What is expected >>
From the data, copy out every line in which the word "Silent" appears.

(Dataset items)
+ + + + + + +

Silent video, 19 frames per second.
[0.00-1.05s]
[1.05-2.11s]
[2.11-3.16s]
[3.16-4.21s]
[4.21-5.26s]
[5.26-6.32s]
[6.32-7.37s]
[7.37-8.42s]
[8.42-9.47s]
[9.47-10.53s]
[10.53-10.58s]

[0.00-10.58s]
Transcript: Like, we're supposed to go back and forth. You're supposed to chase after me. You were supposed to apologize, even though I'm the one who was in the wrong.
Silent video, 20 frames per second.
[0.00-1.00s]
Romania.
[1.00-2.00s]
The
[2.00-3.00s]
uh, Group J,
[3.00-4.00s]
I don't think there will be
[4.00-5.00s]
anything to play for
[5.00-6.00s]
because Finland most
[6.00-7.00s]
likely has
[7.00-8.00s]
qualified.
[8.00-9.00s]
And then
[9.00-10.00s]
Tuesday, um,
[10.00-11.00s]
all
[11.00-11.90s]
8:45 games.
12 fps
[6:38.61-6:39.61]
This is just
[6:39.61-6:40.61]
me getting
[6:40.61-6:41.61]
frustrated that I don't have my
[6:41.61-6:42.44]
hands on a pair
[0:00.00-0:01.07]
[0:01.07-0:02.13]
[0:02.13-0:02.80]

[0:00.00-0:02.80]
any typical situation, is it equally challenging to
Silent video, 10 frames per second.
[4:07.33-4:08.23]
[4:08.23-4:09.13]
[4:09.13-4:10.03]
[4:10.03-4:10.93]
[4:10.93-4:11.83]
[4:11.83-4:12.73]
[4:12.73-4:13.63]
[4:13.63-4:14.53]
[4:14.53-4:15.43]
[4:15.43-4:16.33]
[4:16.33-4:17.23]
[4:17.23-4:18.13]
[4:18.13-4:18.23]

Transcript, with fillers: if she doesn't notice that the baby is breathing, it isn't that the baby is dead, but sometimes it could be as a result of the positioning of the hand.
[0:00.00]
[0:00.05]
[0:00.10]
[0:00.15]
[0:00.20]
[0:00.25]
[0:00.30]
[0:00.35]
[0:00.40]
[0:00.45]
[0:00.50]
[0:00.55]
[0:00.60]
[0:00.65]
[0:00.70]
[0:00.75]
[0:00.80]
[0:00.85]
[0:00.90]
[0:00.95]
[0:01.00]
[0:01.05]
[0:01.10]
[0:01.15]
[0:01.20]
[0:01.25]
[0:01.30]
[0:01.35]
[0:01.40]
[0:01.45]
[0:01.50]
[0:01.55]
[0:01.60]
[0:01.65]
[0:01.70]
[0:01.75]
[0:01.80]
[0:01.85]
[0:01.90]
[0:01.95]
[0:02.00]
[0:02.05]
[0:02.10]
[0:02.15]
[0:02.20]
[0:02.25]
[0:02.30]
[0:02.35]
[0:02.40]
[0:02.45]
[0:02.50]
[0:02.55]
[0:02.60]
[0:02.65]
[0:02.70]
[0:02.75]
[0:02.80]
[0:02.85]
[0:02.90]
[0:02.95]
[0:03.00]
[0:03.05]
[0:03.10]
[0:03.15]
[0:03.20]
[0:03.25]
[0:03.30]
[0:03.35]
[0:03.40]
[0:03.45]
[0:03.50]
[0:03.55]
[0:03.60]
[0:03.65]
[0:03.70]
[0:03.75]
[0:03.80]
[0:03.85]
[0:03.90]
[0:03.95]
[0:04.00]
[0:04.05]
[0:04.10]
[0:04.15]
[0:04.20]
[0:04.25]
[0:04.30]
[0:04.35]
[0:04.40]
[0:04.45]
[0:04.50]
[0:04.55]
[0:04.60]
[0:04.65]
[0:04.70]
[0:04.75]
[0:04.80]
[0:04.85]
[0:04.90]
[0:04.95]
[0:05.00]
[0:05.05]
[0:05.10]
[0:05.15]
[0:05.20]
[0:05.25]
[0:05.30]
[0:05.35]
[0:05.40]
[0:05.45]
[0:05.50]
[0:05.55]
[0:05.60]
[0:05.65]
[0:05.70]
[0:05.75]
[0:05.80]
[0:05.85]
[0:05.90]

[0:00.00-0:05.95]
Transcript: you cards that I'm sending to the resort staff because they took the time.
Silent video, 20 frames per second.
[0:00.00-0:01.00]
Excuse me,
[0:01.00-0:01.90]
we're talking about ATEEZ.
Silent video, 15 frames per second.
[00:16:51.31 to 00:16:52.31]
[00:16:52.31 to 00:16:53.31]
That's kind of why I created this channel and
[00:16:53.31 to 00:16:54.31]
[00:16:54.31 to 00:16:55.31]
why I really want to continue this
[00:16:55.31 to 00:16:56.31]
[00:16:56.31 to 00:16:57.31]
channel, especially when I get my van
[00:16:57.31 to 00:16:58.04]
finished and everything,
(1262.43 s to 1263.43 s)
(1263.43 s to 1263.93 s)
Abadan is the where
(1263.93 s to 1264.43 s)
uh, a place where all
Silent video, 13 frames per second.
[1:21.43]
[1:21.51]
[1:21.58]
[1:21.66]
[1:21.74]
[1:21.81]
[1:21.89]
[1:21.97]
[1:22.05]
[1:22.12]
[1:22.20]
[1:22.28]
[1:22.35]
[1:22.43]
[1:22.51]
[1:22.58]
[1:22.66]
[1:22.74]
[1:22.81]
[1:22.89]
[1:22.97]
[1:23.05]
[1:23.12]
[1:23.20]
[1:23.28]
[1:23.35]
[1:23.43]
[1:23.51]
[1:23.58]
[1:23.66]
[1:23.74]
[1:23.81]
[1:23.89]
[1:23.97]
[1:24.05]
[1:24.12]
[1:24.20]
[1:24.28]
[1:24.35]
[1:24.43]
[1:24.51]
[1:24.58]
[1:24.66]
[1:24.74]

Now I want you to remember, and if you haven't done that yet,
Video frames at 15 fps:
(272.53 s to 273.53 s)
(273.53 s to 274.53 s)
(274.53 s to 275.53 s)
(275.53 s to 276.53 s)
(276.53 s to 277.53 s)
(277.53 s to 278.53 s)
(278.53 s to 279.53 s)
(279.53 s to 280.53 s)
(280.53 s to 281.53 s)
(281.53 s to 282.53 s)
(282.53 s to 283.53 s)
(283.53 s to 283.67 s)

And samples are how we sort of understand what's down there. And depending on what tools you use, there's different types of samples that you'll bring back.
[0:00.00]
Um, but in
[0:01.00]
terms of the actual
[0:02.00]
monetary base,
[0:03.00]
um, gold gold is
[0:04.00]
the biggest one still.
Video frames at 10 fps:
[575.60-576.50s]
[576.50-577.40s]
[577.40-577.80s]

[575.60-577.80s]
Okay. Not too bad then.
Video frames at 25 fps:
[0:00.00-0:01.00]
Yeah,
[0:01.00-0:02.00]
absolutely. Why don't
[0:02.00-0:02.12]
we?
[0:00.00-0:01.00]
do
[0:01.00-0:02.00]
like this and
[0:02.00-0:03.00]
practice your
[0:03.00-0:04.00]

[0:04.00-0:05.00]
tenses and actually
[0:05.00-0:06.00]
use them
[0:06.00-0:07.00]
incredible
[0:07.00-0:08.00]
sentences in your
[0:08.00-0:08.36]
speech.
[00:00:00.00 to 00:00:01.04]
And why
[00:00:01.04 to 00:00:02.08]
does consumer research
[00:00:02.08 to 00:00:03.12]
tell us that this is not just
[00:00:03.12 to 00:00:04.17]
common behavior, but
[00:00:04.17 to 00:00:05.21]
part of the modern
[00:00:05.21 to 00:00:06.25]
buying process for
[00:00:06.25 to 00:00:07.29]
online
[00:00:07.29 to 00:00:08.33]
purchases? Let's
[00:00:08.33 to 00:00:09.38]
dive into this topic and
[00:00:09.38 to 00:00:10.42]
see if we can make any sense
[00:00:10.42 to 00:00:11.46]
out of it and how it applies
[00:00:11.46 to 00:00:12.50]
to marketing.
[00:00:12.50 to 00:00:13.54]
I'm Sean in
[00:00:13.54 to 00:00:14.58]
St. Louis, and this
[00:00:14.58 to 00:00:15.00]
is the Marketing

+ + + + + + +

Solution below >>
Silent video, 19 frames per second.
Silent video, 20 frames per second.
Silent video, 10 frames per second.
Silent video, 20 frames per second.
Silent video, 15 frames per second.
Silent video, 13 frames per second.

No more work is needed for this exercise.